High-Performance Computing at the NIH
GitHub YouTube @nih_hpc RSS Feed
deFuse on Biowulf2 & Helix

Description

deFuse uses clusters of discordant paired end reads to guide split read alignments across gene-gene fusion boundaries in RNA-Seq data. Filters are applied to reduce false positives and results are annotated.

Reference data sets required by deFuse are stored under

/fdb/defuse

Note that the versions of gmap/gsnap available on biowulf make use of a new index format. Only reference data sets ending in _newgmap are compatible with these versions of gmap.

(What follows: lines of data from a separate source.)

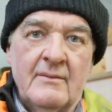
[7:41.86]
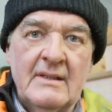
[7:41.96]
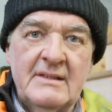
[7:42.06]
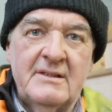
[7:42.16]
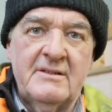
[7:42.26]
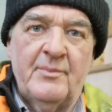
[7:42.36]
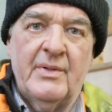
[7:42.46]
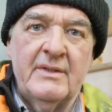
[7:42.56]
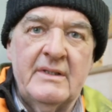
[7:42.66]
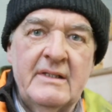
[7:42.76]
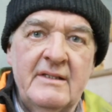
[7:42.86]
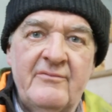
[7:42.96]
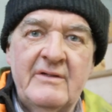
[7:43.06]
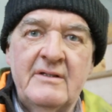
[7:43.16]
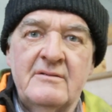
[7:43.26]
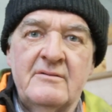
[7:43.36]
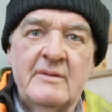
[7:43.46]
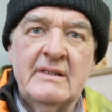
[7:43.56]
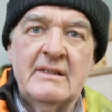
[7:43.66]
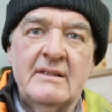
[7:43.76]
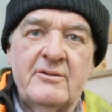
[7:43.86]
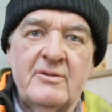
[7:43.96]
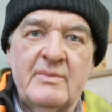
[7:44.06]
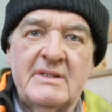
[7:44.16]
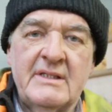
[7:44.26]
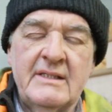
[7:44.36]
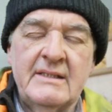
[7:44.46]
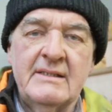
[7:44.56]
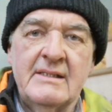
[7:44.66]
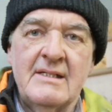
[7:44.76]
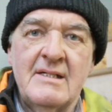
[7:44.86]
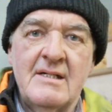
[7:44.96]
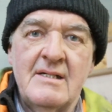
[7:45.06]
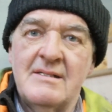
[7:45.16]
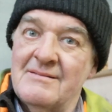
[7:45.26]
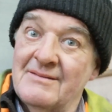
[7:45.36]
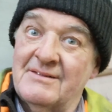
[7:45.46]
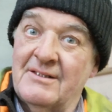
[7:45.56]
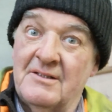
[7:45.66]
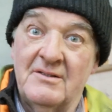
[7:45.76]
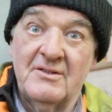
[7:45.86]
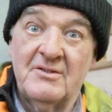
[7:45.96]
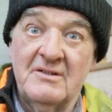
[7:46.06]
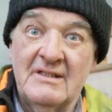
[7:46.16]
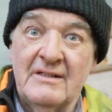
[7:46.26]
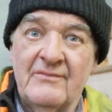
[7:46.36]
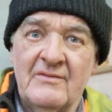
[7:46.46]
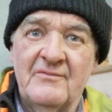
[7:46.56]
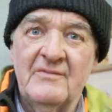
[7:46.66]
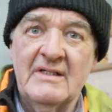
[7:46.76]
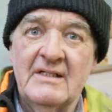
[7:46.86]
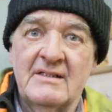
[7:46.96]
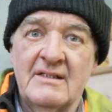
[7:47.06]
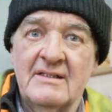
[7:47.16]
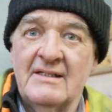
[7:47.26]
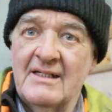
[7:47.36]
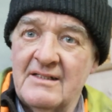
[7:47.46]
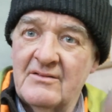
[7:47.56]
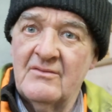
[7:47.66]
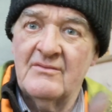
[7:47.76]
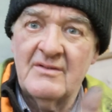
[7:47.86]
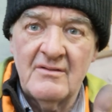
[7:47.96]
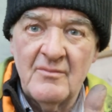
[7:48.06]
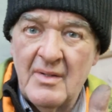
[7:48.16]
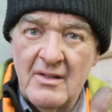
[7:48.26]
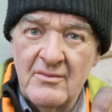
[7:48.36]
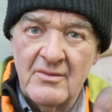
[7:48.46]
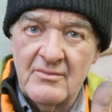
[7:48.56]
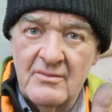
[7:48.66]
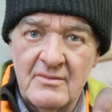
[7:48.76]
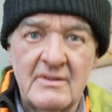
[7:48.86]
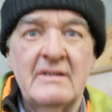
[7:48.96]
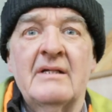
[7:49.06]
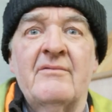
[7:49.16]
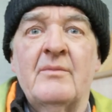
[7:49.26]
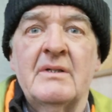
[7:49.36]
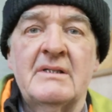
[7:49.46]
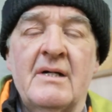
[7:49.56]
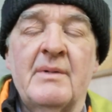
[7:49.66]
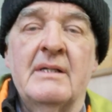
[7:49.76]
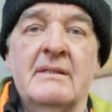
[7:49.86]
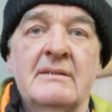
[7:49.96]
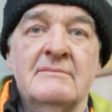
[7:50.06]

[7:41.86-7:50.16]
Well, this is the point in the video where I should be saying that's another successful fix and the Land Rover's all back on the road and everybody's happy.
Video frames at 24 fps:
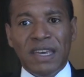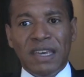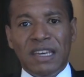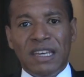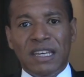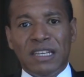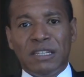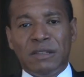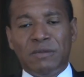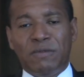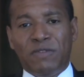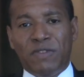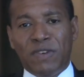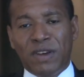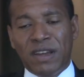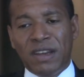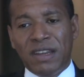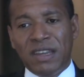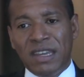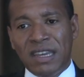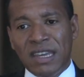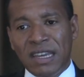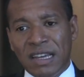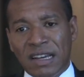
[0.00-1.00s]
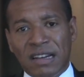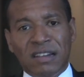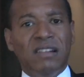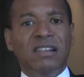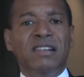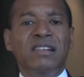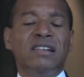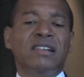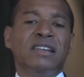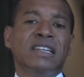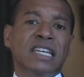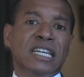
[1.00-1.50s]
is very
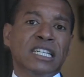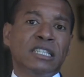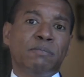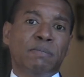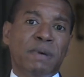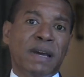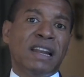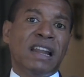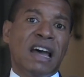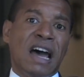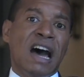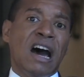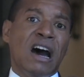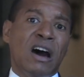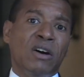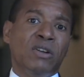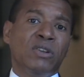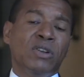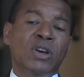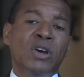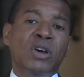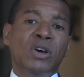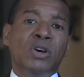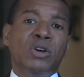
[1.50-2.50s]
clearly spelled out,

deFuse runs are set up using a configuration file which may change between defuse versions. Use the configuration file included with the version you are using as a starting point for your analysis. They can be found under

/usr/local/apps/defuse/[version]/config_*.txt

There are multiple versions of deFuse available. An easy way of selecting the version is to use modules. To see the modules available, type

module avail defuse 

To select a module use

module load defuse/[version]

where [version] is the version of choice.

deFuse is a pipeline that makes use of internal and external tools. Pipeline steps can be run on the same machine as the main driver script (defuse.pl -s direct ...) or submitted to compute nodes ( defuse.pl -s slurm ...). The -p option determines how many jobs are run in parallel.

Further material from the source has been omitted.